1-1,インカム・アプローチ(収益方式)
・特徴
この方式は、会社の収益や利益に着目して会社の株式を評価するもので、最も理論的な方法とされているが、反面、将来の収益予測という不確実な要素を計算に入れることから客観性に欠けるうらみがある、とされている。
次の方式がある。
⑴ 収益還元法
⑵ DCF(DiscountedCashFlow)法
1-2,インカム・アプローチ(配当方式)
・特徴
この方式は、株主への配当金を果実とみて、それを還元率で割って元本としての株価を算出する方法で、会社を支配する可能性のない株式の評価には適しているとされているが、会社のストックやフローの価値を考慮していない点が欠点になっている。この方式には、次の方式がある。
⑴ 実際配当還元法
⑵ 標準配当還元法
⑶ ゴードンモデル法
2,マーケット・アプローチ(比準方式)
・特徴
この方法は、上場している同業他社その他の類似する会社や事業・取引と比較することで株価を計算する方法で、評価の対象になる会社が上場会社に匹敵する規模である場合や、その株式が過去に実際に売買されたことがありその売買事例における株価が客観性を持つ場合は、有効な方式であるとされている。この方式には次の方式がある。
⑴ 市場株価法
⑵ 類似会社比準法
⑶ 類似業種比準法
⑷ 取引事例法
3,ネット・アセット・アプローチ(コスト・アプローチ・純資産方式)
・特徴
全体としての純資産方式は、会社の実質的な価値が算出できるので、経営の支配権が伴う株式の場合には、有効な方法とされているが、時価の考え方により、次の(1)と(2)の見解に分かれ、(2)の見解は、さらに①のⅰとⅱ、②のⅰとⅱに分かれる。

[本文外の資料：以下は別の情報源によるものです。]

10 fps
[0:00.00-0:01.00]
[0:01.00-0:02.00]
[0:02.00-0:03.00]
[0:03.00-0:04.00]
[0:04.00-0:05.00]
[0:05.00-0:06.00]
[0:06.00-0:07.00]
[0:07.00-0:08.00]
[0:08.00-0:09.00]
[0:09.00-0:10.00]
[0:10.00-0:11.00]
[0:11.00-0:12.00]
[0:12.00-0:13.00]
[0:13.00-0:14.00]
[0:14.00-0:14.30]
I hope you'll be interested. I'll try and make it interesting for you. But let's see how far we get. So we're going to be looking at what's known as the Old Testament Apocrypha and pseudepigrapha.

しかし、この方式は、会社を解散することを前提にしていること、及び、会社の将来の利益成長を考えていないことが短所になっているし、会社を支配できる見込みのない株式については現実的な評価方法とされていない。
反面、会社の業績が悪化し収益力の回復が見込めない会社や休業中の会社の株式評価に適している、とされている。

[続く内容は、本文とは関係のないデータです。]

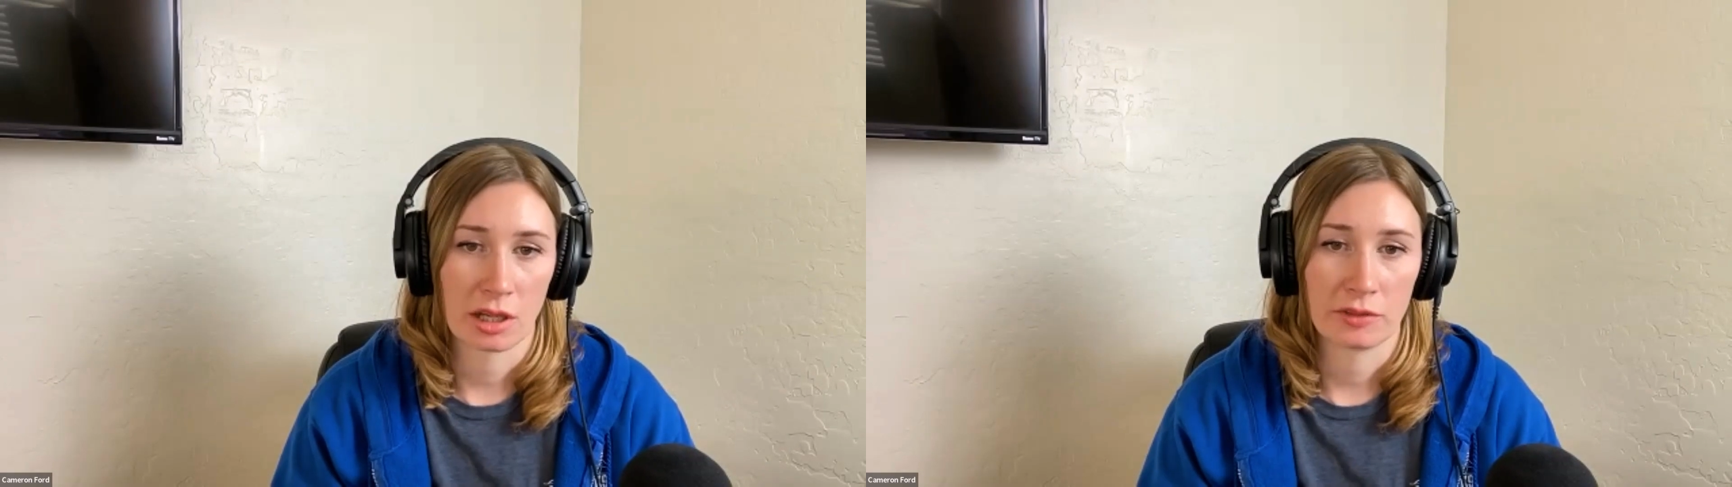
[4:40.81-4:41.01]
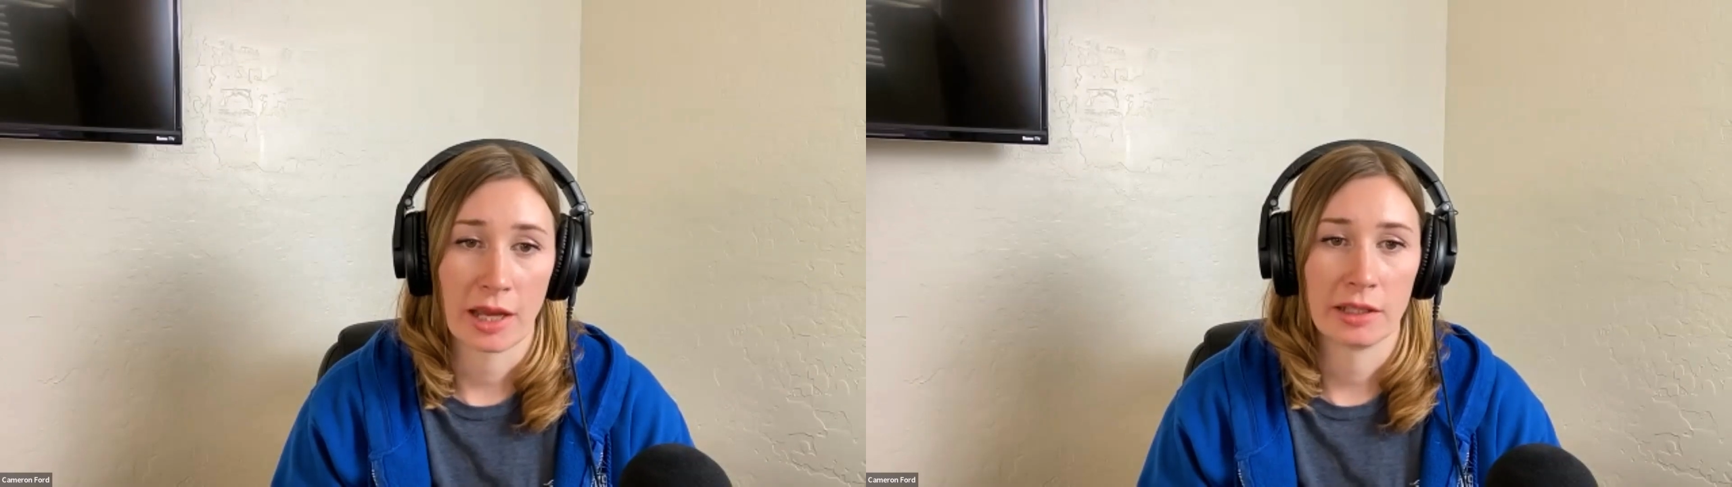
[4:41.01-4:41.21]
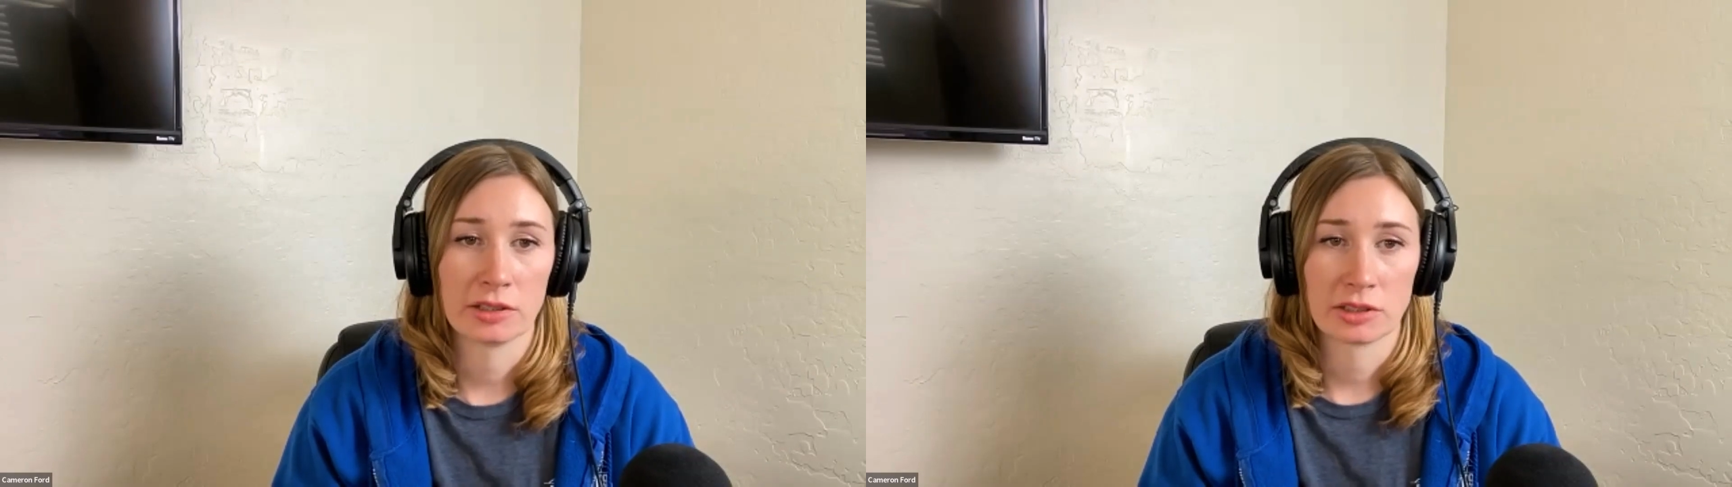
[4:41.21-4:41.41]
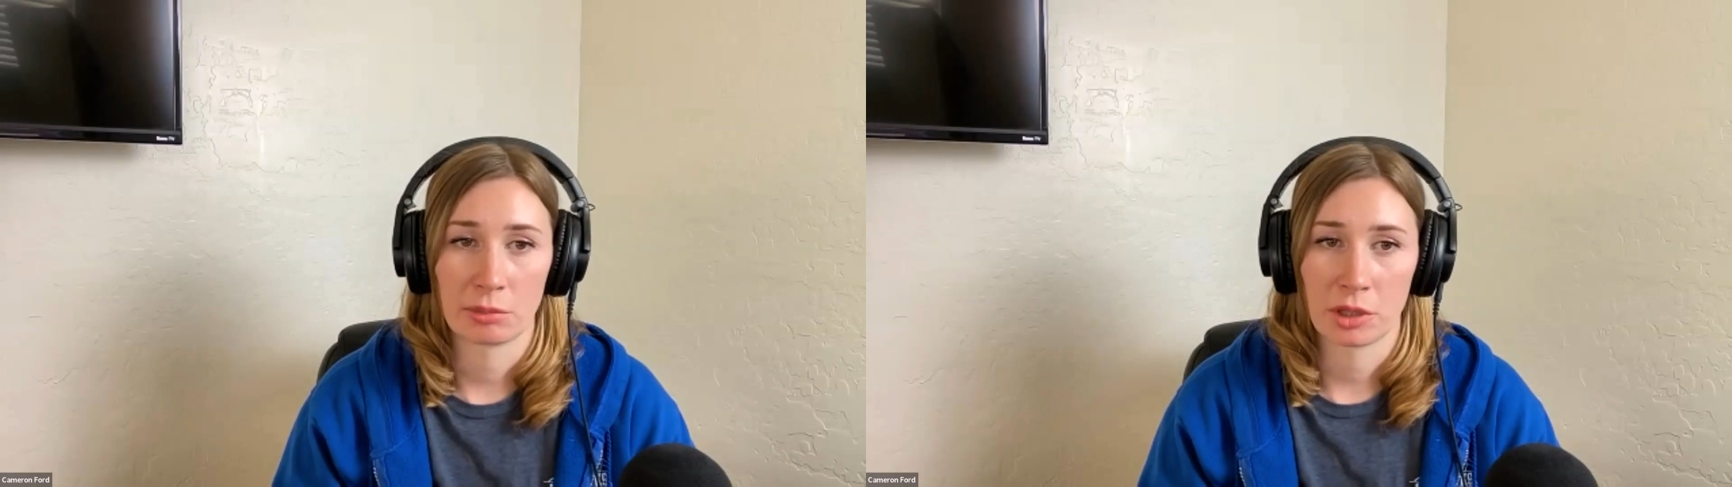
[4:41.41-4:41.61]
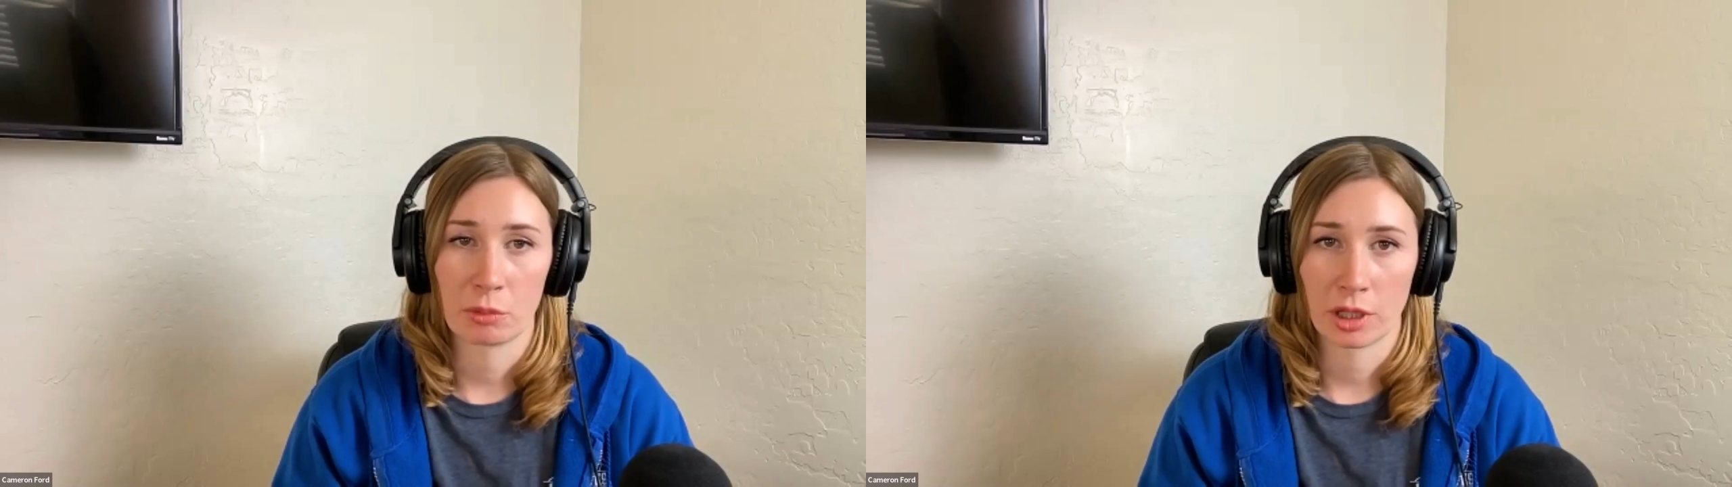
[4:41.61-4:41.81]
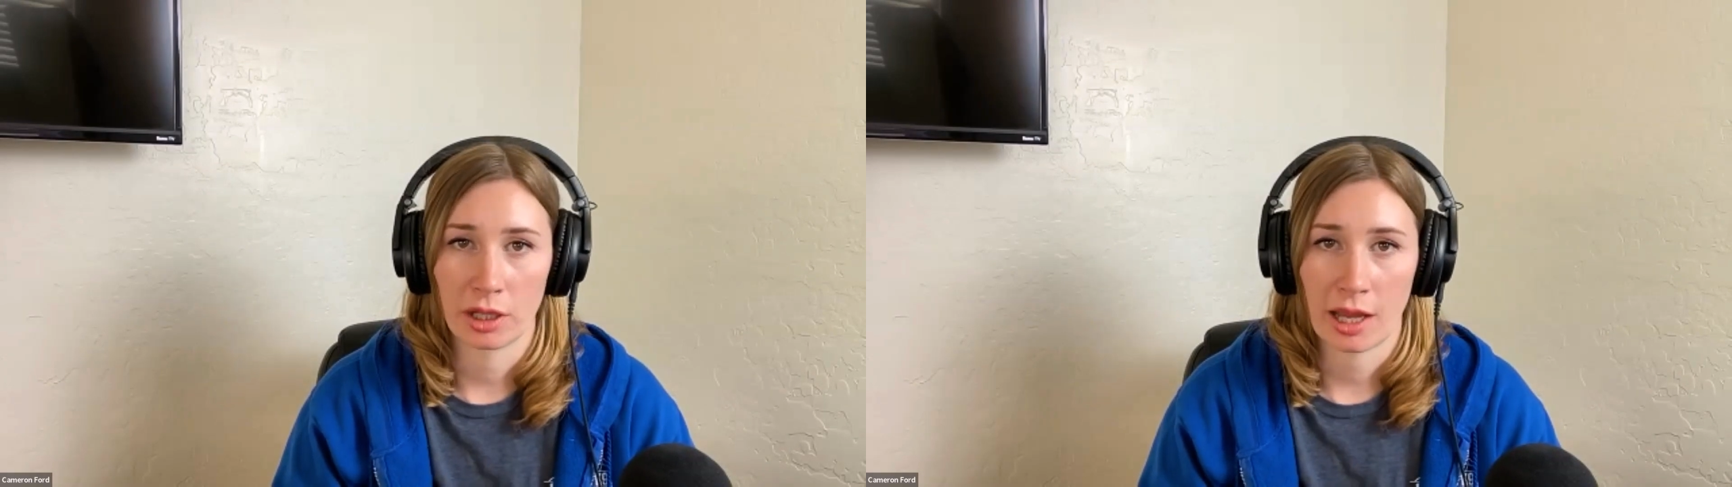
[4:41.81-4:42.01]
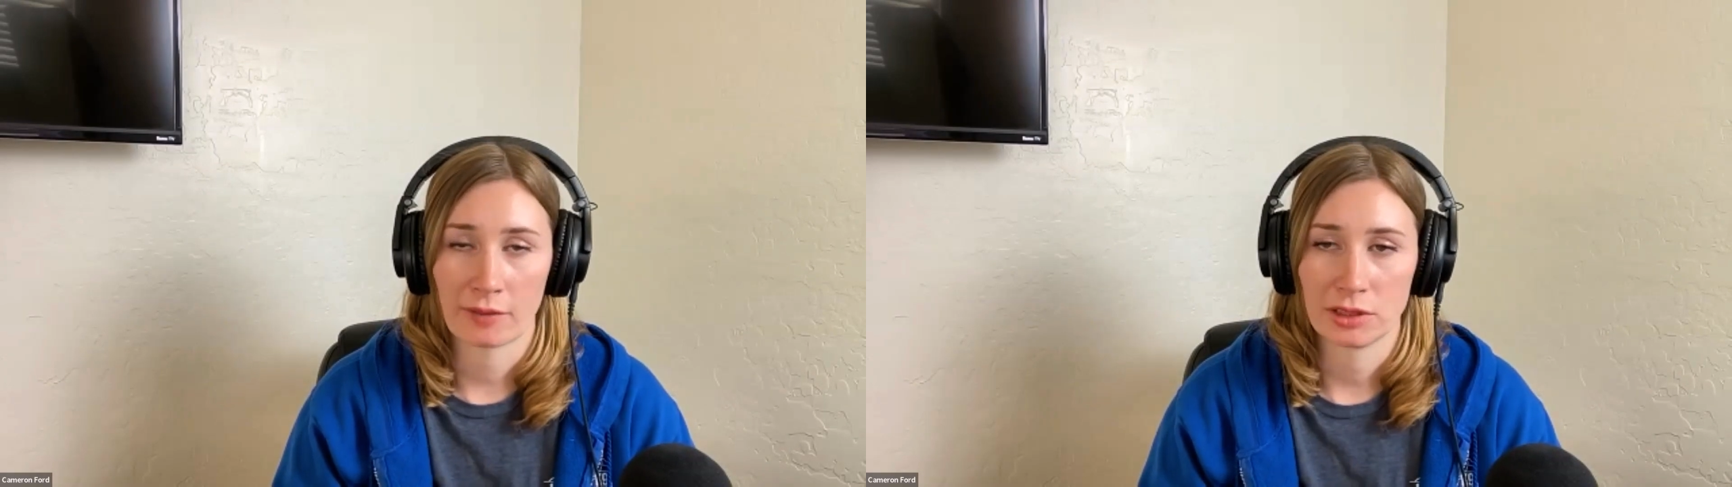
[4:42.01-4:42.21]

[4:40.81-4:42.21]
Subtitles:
that is something we're going to have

また、小規模で、事業継続を前提とする会社の評価としては、(2)の①の再調達時時価純資産法が適しているとされている。
(1) 簿価純資産法
・特徴
会社のストックとして静的価値を算出する方法の1つで、計算は、貸借対照表上の総資産から債務を控除した残高の純資産を発行済み株式総数で割り算した金額を1株あたりの評価額とする方法で、計算が簡単にできる。
(2) 時価純資産法
・特徴
簿価を時価に評価し直して修正した貸借対照表を基礎に評価する純資産法で、不動産、上場株式などについてのみ時価評価をする場合もあるが、時価の求め方による違いから、次のように評価法が分かれる。
①再調達時時価純資産法
ⅰ法人税相当額等控除再調達時時価純資産法
ⅱ法人税相当額等非控除再調達時時価純資産法
②清算処分時時価純資産法
ⅰ法人税相当額等控除清算処分時時価純資産法
ⅱ法人税相当額等非控除清算処分時時価純資産法
4,併用方式
・特徴
以上に述べた1ないし3の方式は、それぞれ良いとされる点、欠点とされる点があることから、そのいずれかの方式によるのではなく、これらの方式を組み合わせる(加重平均する)方式がある。
5,傾向としては、次のことが言えるようである。
ア) 過去の売買事例の有無
売買実例があり、その価格に客観性があるときは、評価額として採用されることが多い。
イ) 会社の規模
規模が大きく公開会社に準じる場合は比準方式の類似会社比準方式が採用されること多い。
ウ) 事業の継続性
事業の継続性の高い会社の株価は収益法が、事業継続の低い会社は純資産方式が採用されやすい。
エ) 会社経営支配の可能性のある株主の有する株式
純資産方式や収益方式が採用される傾向にある。
なお、その株式自体をみれば、会社支配はできないが、会社支配のできる同族グループに帰属している株主の株の場合も同じ評価になる、とされている。
オ) 経営支配のできない株主の有する株式
配当方式のウエイトが大きくなる。